Asia, Nepal, Dhaulagiri Ascents and Tragedy

  • Climbs And Expeditions
  • Climb Year:
  • Publication Year: 1995

Dhaulagiri Ascents and Tragedy. Our international team consisted of Italian Marco Berti, leader, Italian Marco Bianchi, Italian (South Tirolean) Christian Kuntner, Poles Piotr Pustelnik and Józef Gozdzik, Portuguese João García and me from the United States. We left the trailhead at Baglung on August 29. On September 5, after trekking up the Kali Gandaki and over the French Pass, we were the third expedition to arrive in Base Camp. A Japanese team had already worked a route through the upper and lower icefalls. Unfortunately, Berti received an emergency note from Italy on the 7th and left to fly home. We regrouped, essentially dividing into two teams: Bianchi, Kuntner and Garcia, and the two Poles and me.
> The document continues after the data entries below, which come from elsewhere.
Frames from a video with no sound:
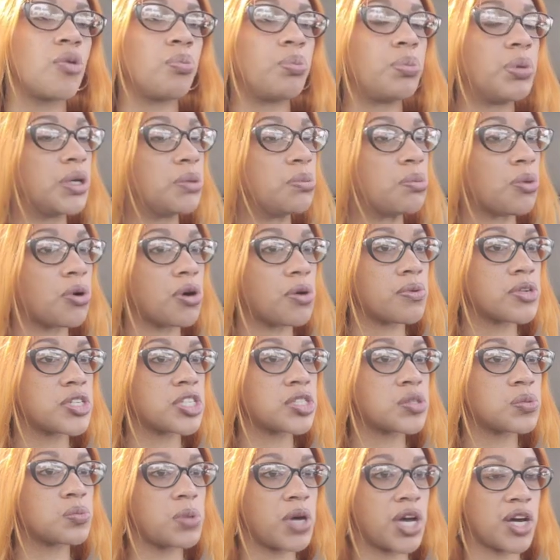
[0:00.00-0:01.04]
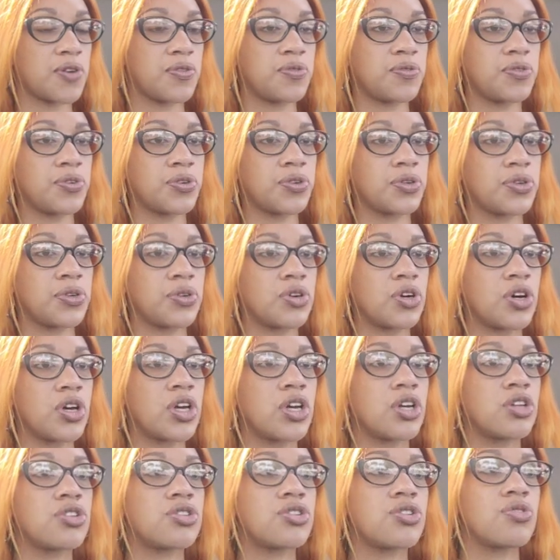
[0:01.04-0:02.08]
be more respectful
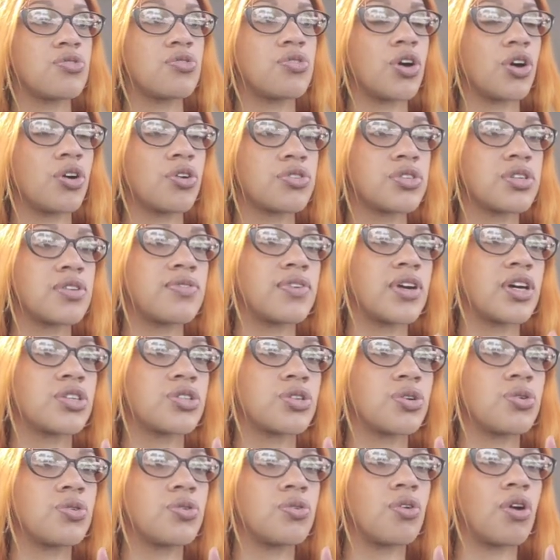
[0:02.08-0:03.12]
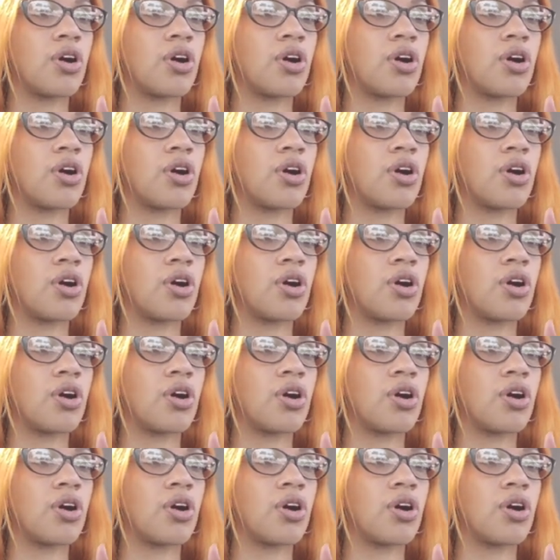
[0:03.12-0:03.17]
to those of us who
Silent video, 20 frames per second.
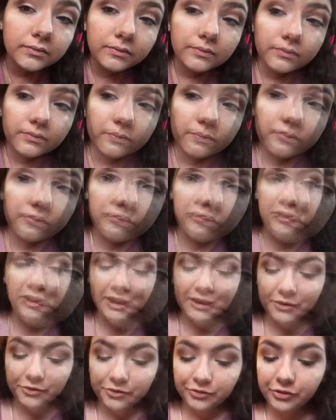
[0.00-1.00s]
Deeper
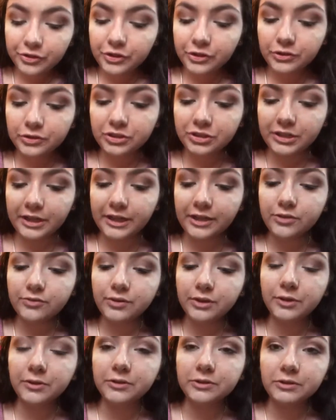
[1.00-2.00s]
blend for those shades,
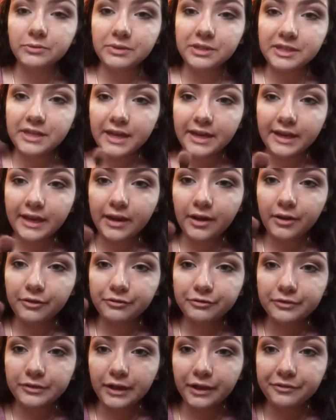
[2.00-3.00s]
we're going to be taking a
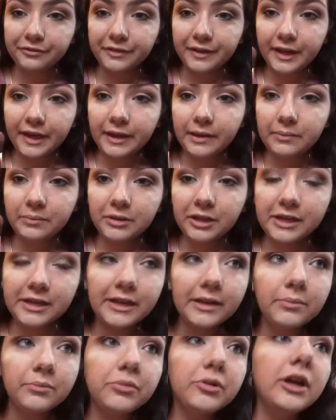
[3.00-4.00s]
fluffy
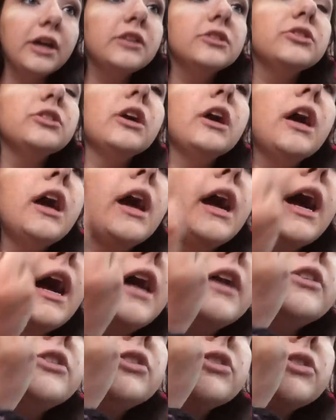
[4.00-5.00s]
blending brush
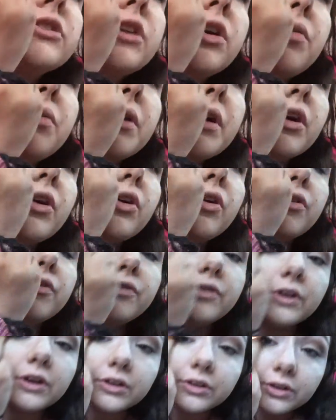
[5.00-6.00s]
and just going
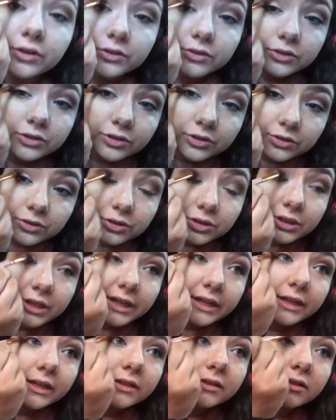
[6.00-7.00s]
over those two
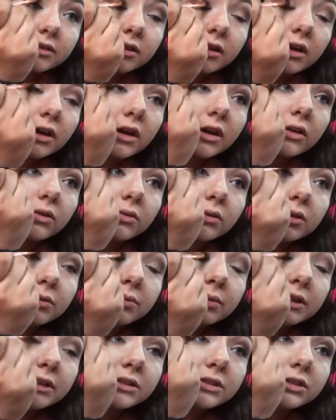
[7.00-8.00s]
shades with
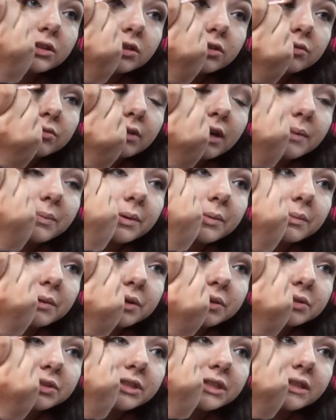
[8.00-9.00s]
windshield wiper
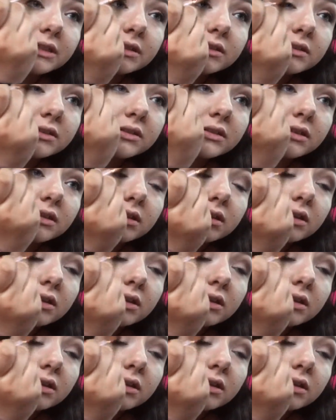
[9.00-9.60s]
motions,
On September 9, we together established Camp I at 5800 meters. On the 16th, with some skepticism because of the weather, we made Camp II at 6850 meters. The next day, the weather worsened and the Italians headed down. Swiss Olivier Roduit and Pierrot Boven also arrived at Camp II that day. On the 18th, the storm got worse and we fought our way down in full storm conditions, surviving avalanche danger below Camp II, in the upper icefall below Camp I and on the Eiger traverse. After a few days in Base Camp, Bianchi and Kuntner left a day ahead of us others and kept a day ahead of us throughout. On September 23, our group arrived at Camp I in an easy five hours. This shows the effect of acclimatization, for it had taken me a miserable twelve hours on the first trip up. On September 24 and 25, we went to Camp II and III. At four P.M. on the 25th, Bianchi and Kuntner, along with Swiss François Perraudin and Paul-Victor Amaudruz returned from the summit. We four left on the 26th at four A.M. with Swiss Stéphane Albasini and Robert Baehler. Baehler turned back, but Albasini summited ahead of us. At 12:30, Pustelnik, Gozdzik, García and I reached the top. Our euphoria ended 600 meters lower down. As Gozdzik and I crossed a steep snow bowl which connects the summit traverse to the northeast ridge proper, to our horror we watched Baehler, who had stayed below, slip and fall over a steep rock cliff 1500 meters to his death. Roduit and Boven later went up and found his ice axe where he had fallen. It was a grim reminder of the effect of oxygen lack. Baehler had been a guide for 24 years and knew how to use his axe. At a lower altitude, he would doubtless have self-arrested. We were all back in Base Camp on September 28 and left on the 30th.